> _WHAT IS EXPECTED_: Repeat each entry word for word. Leave any images out of the copy.

> _MATERIAL PROVIDED_:
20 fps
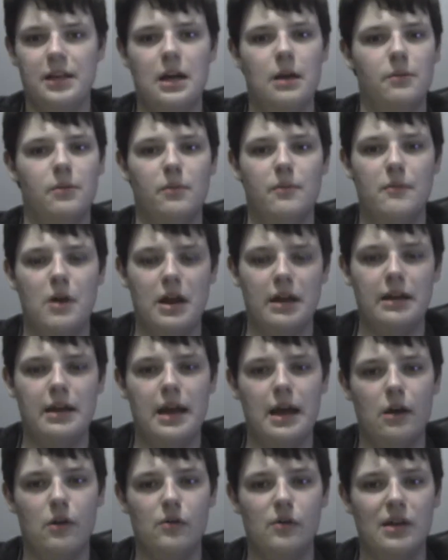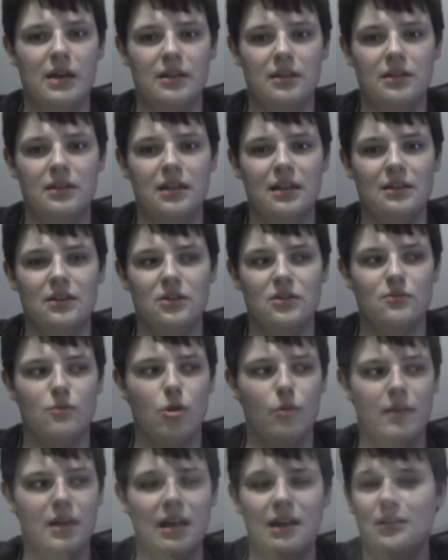album right now at this
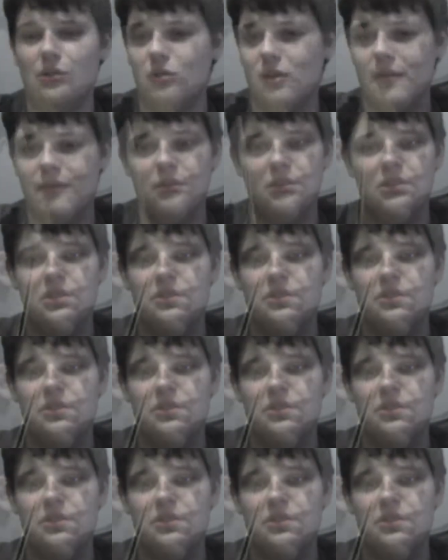moment. I don't have a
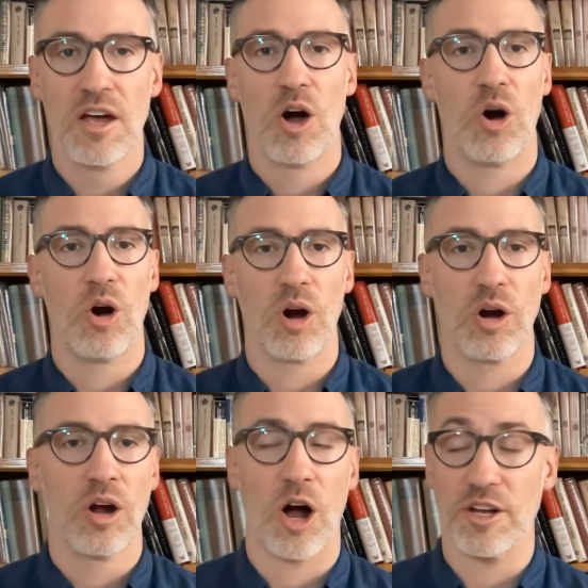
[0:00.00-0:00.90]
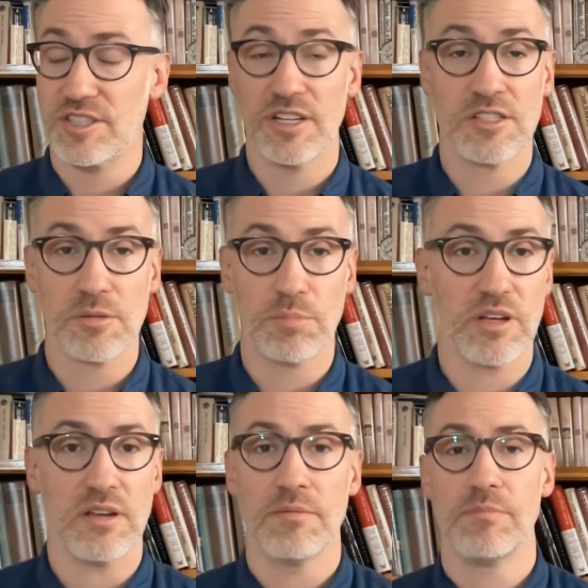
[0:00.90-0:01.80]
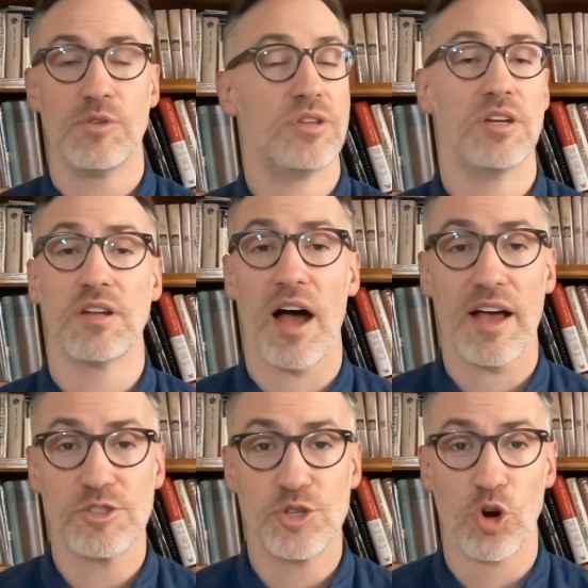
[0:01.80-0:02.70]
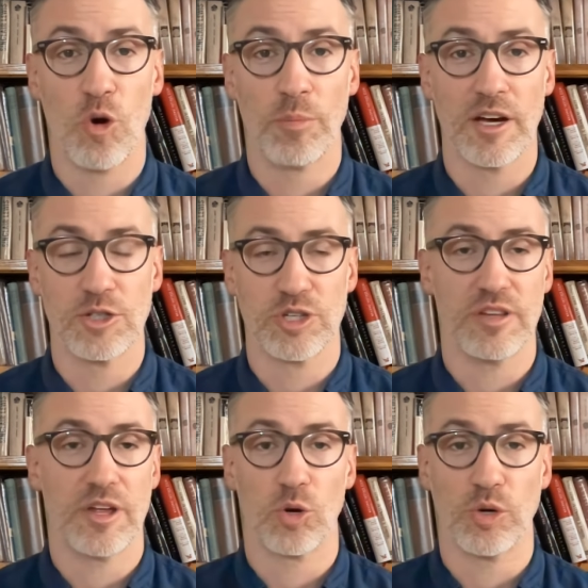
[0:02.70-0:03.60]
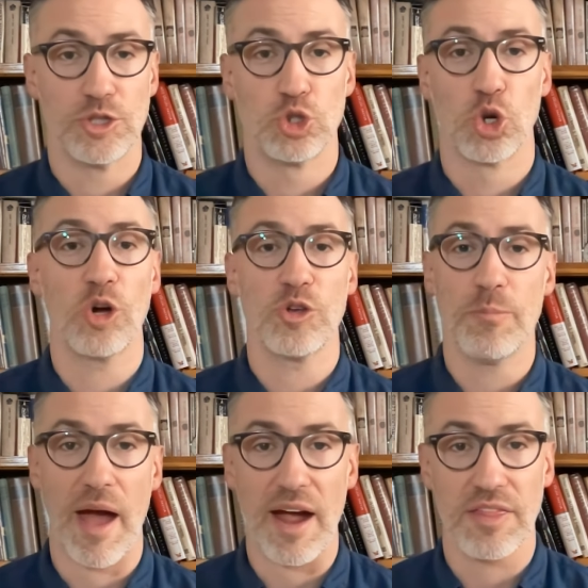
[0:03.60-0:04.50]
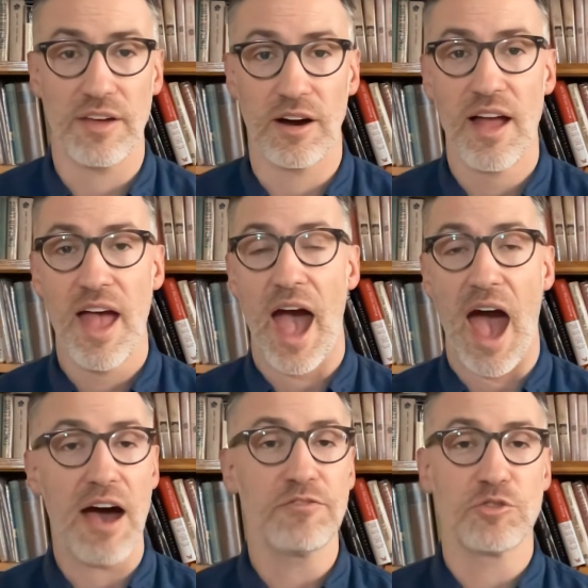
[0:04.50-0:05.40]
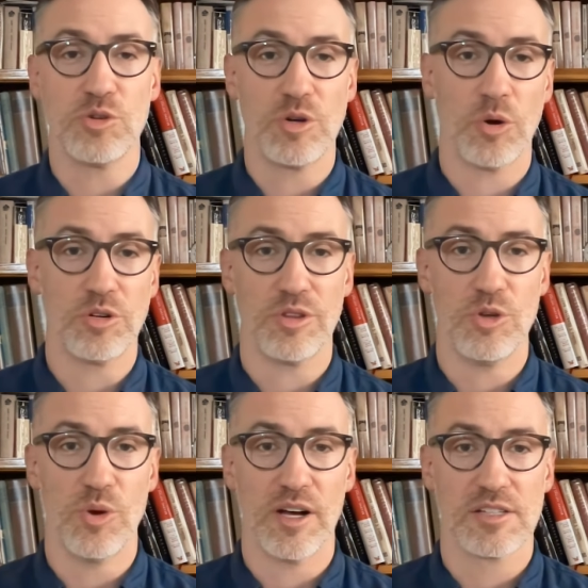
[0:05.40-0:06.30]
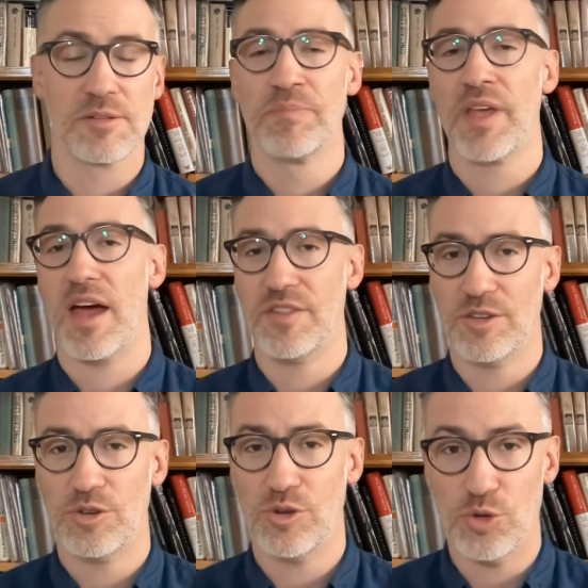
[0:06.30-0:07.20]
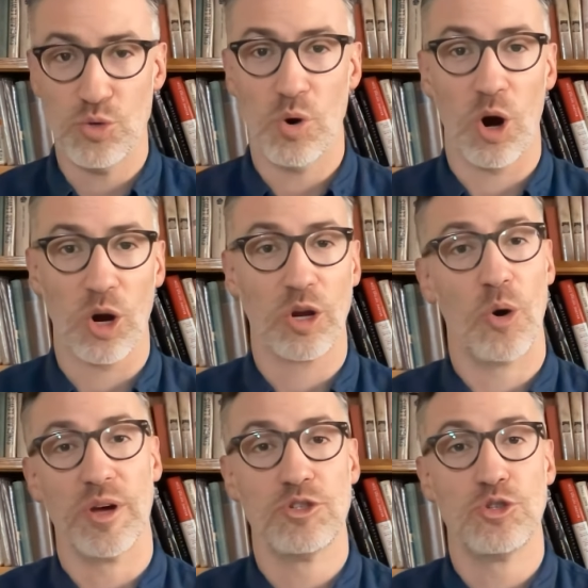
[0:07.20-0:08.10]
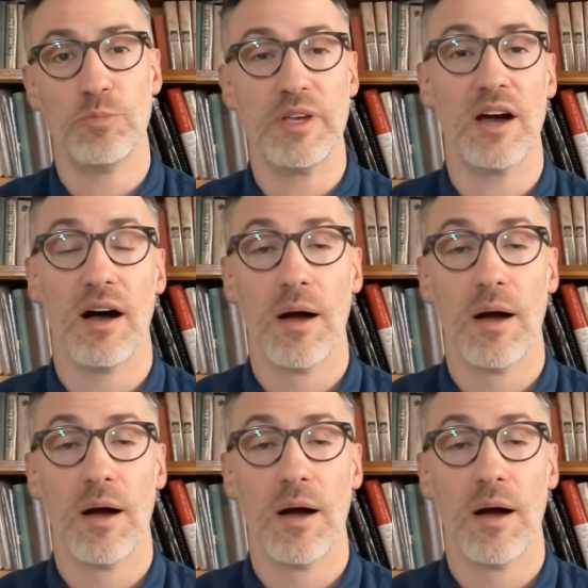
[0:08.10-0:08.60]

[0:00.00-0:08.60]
are ostensibly the ties to your home country that are going to draw you back there after you go to the US, and then you are going to be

> _WORKED SOLUTION_:
20 fps
album right now at this
moment. I don't have a
[0:00.00-0:00.90]
[0:00.90-0:01.80]
[0:01.80-0:02.70]
[0:02.70-0:03.60]
[0:03.60-0:04.50]
[0:04.50-0:05.40]
[0:05.40-0:06.30]
[0:06.30-0:07.20]
[0:07.20-0:08.10]
[0:08.10-0:08.60]

[0:00.00-0:08.60]
are ostensibly the ties to your home country that are going to draw you back there after you go to the US, and then you are going to be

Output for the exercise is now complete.